Data records:

------------------------------

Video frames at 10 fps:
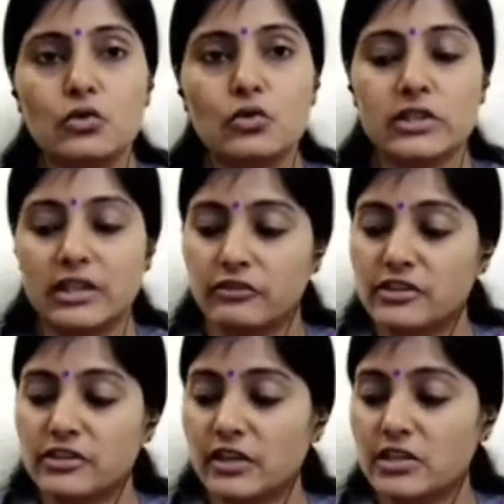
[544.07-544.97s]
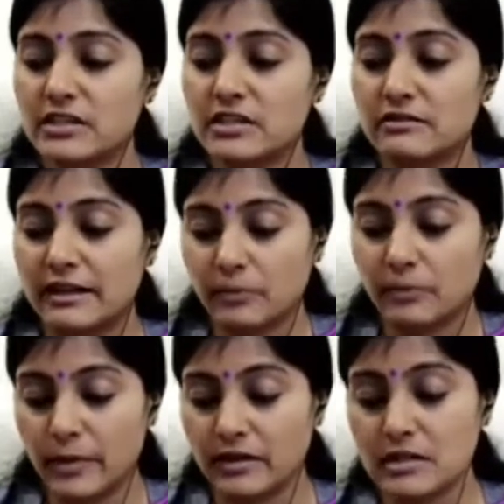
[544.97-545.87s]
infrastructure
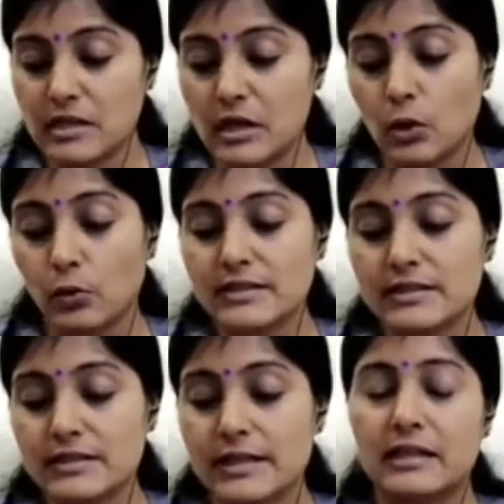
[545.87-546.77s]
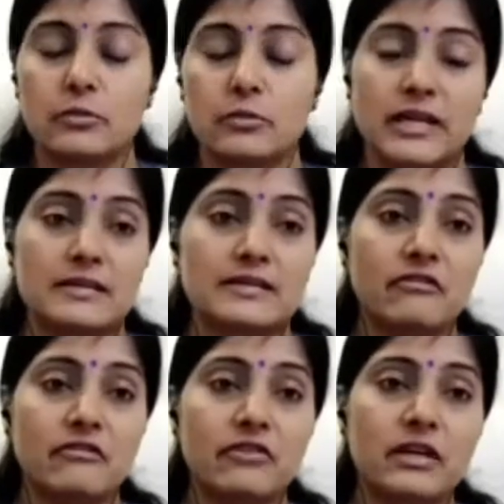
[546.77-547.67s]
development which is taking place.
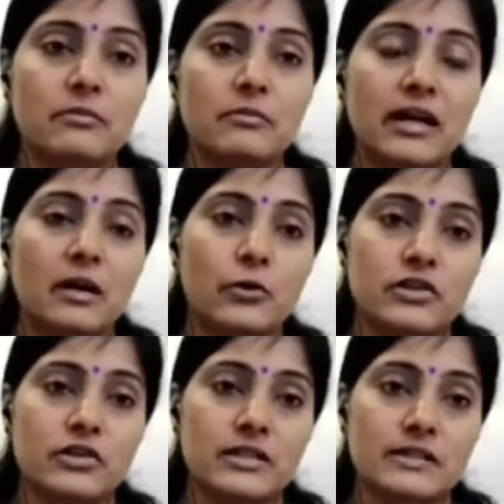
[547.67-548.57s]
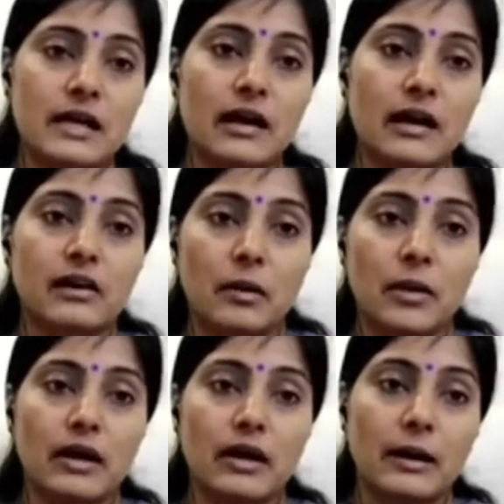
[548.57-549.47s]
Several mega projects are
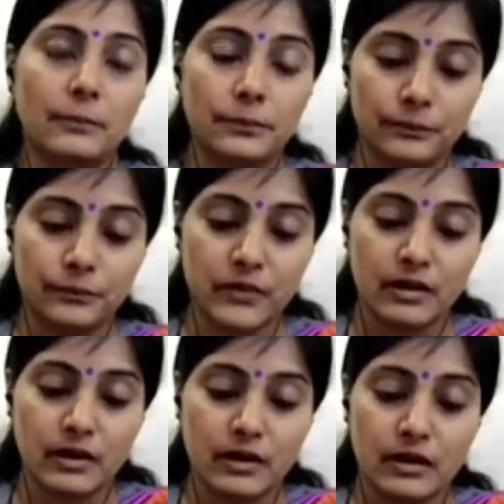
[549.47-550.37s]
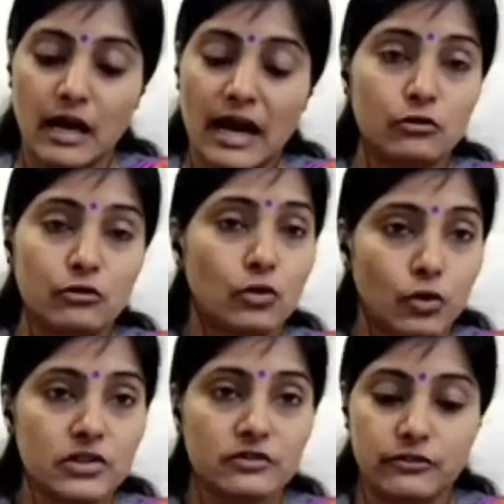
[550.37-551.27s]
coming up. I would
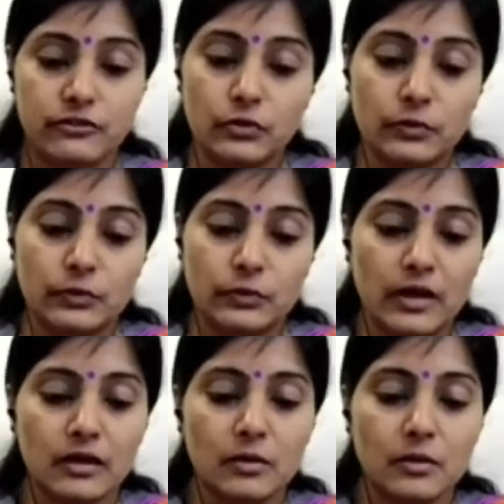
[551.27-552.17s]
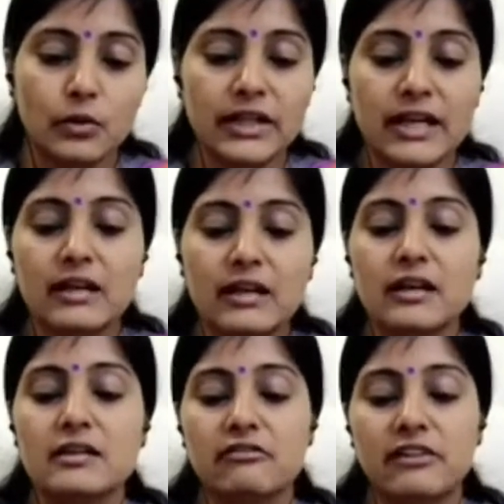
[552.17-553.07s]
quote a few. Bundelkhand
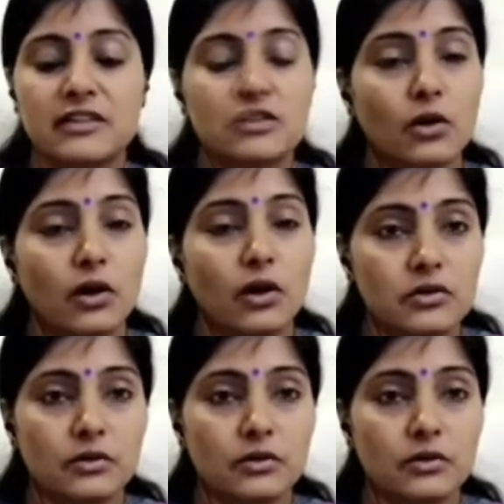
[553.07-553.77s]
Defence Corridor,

------------------------------

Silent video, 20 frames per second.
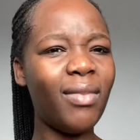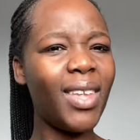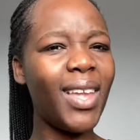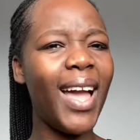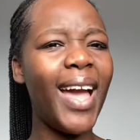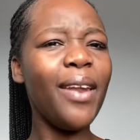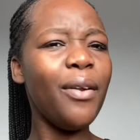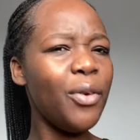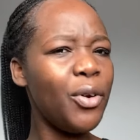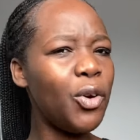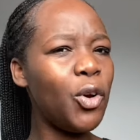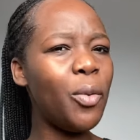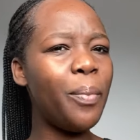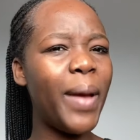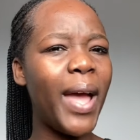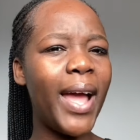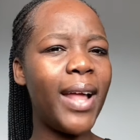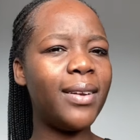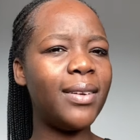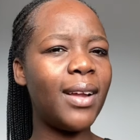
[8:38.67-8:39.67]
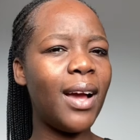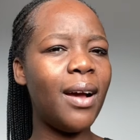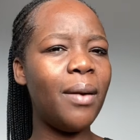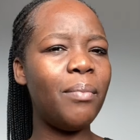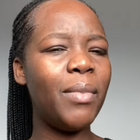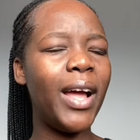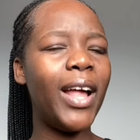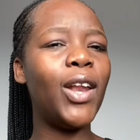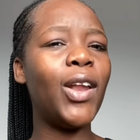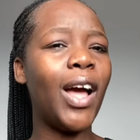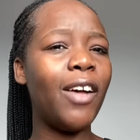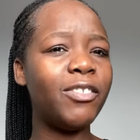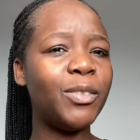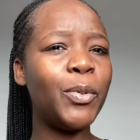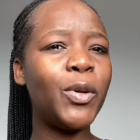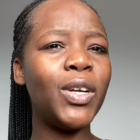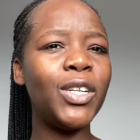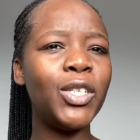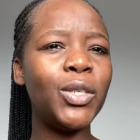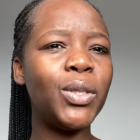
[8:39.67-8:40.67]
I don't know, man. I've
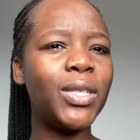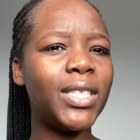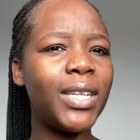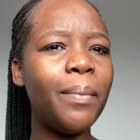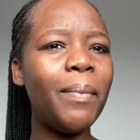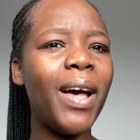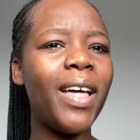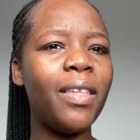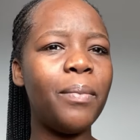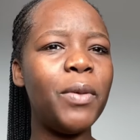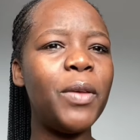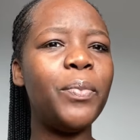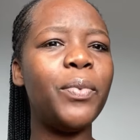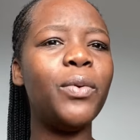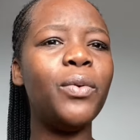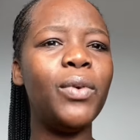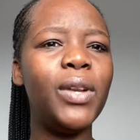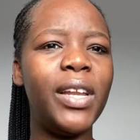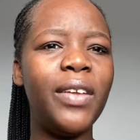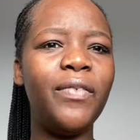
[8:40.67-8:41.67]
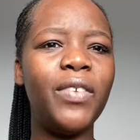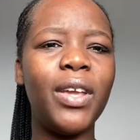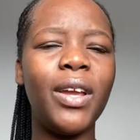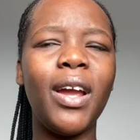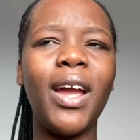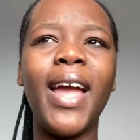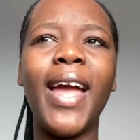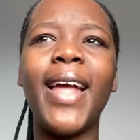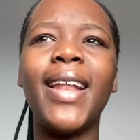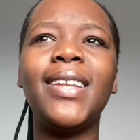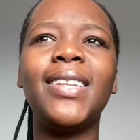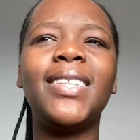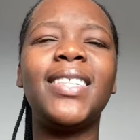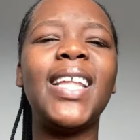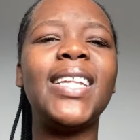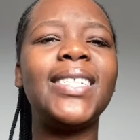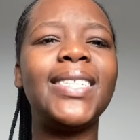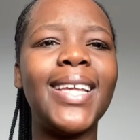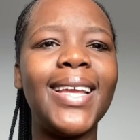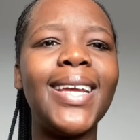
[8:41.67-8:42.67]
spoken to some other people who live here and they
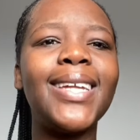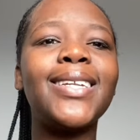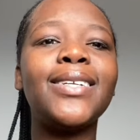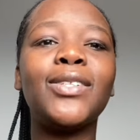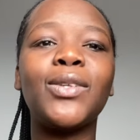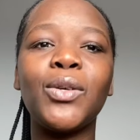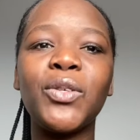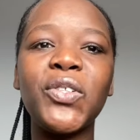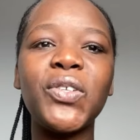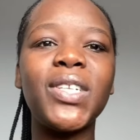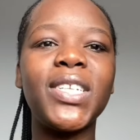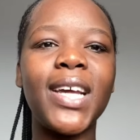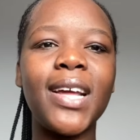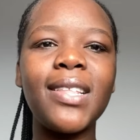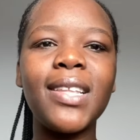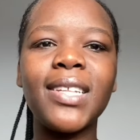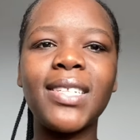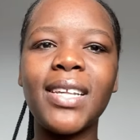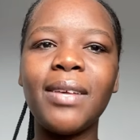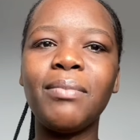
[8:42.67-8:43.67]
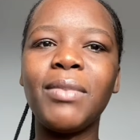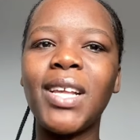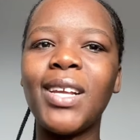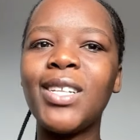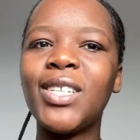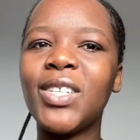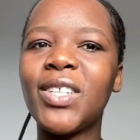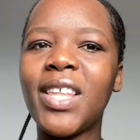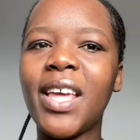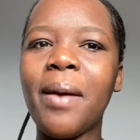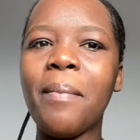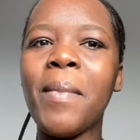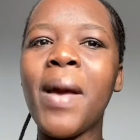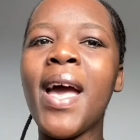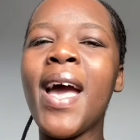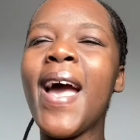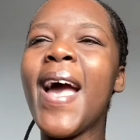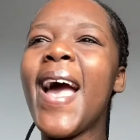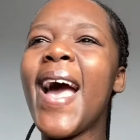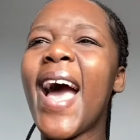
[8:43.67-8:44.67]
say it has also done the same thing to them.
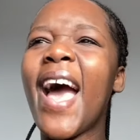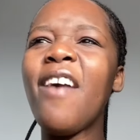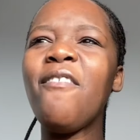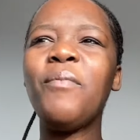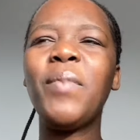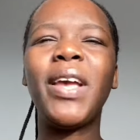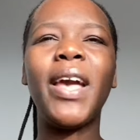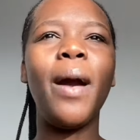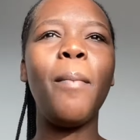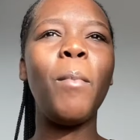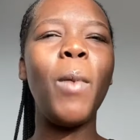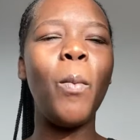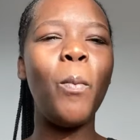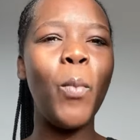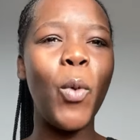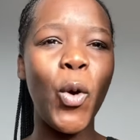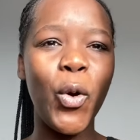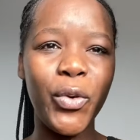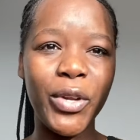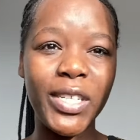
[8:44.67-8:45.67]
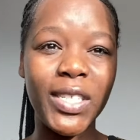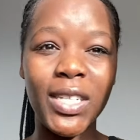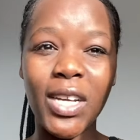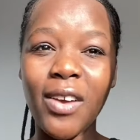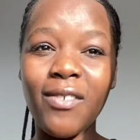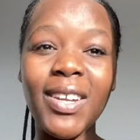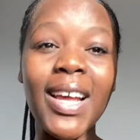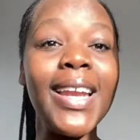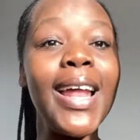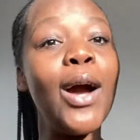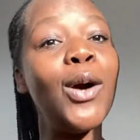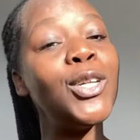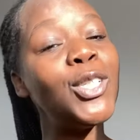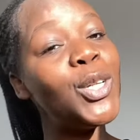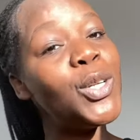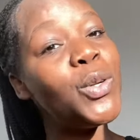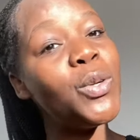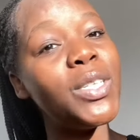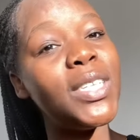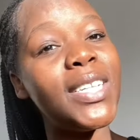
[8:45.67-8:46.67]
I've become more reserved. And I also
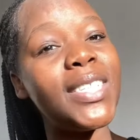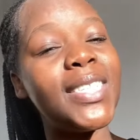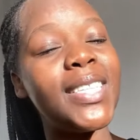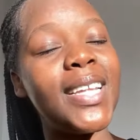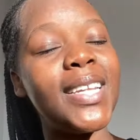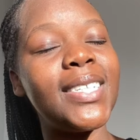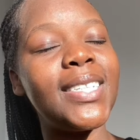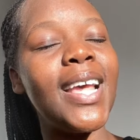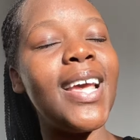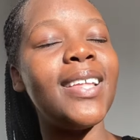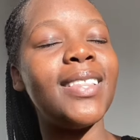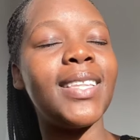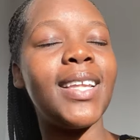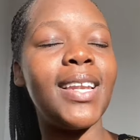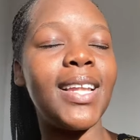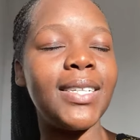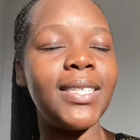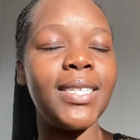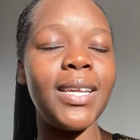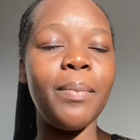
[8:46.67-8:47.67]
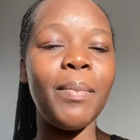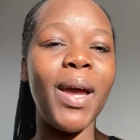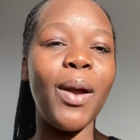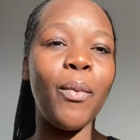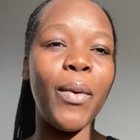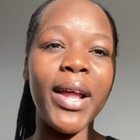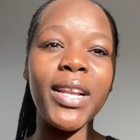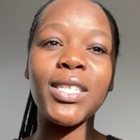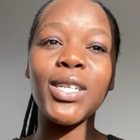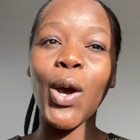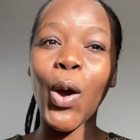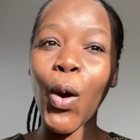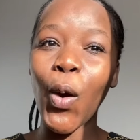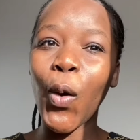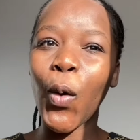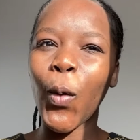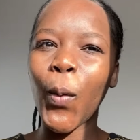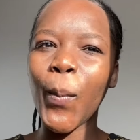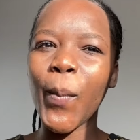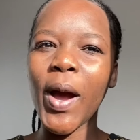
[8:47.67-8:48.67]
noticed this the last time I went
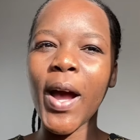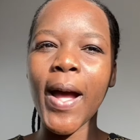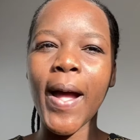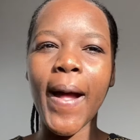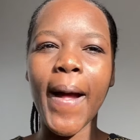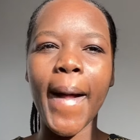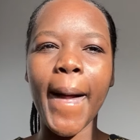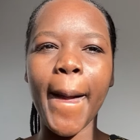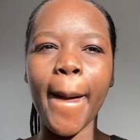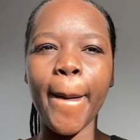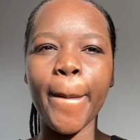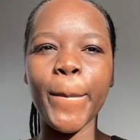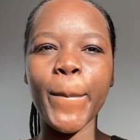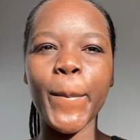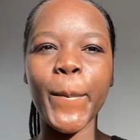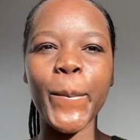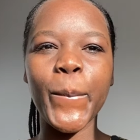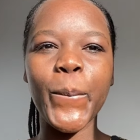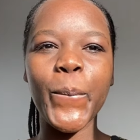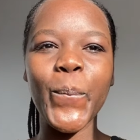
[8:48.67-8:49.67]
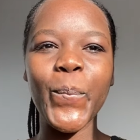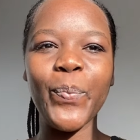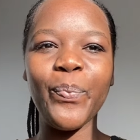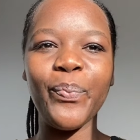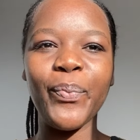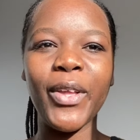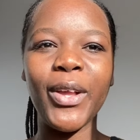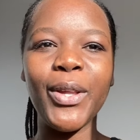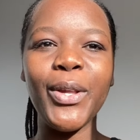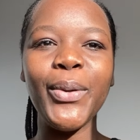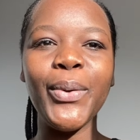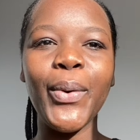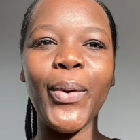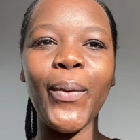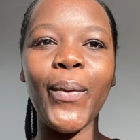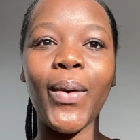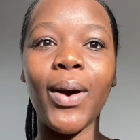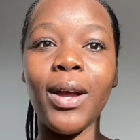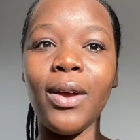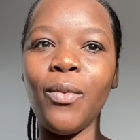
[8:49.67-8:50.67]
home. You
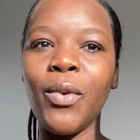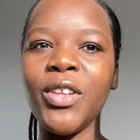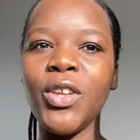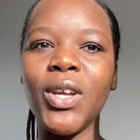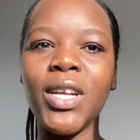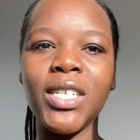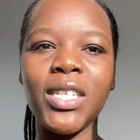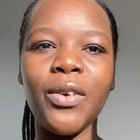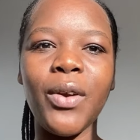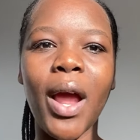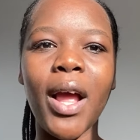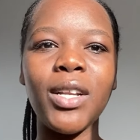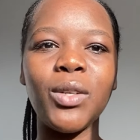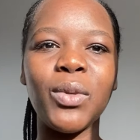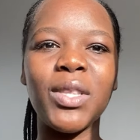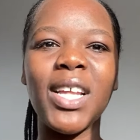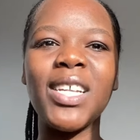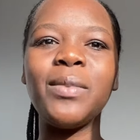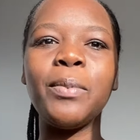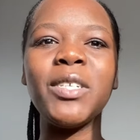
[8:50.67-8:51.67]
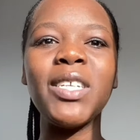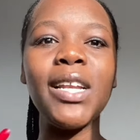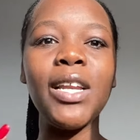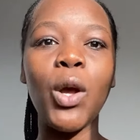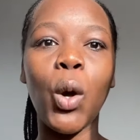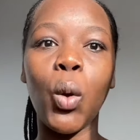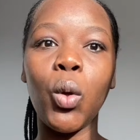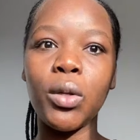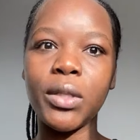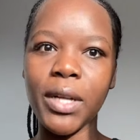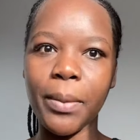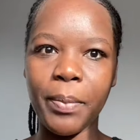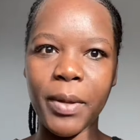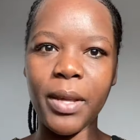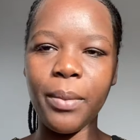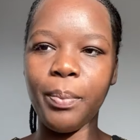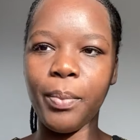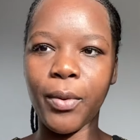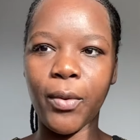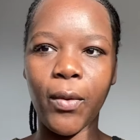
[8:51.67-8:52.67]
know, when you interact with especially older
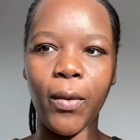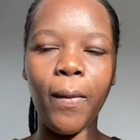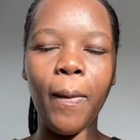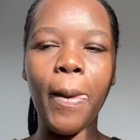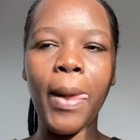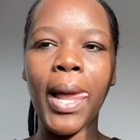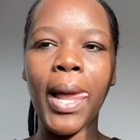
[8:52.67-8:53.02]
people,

------------------------------

** ACTIVITY **
Report every line in the data above in which the word "frames" appears.

** ANSWER FOR THE TASK **
Video frames at 10 fps:
Silent video, 20 frames per second.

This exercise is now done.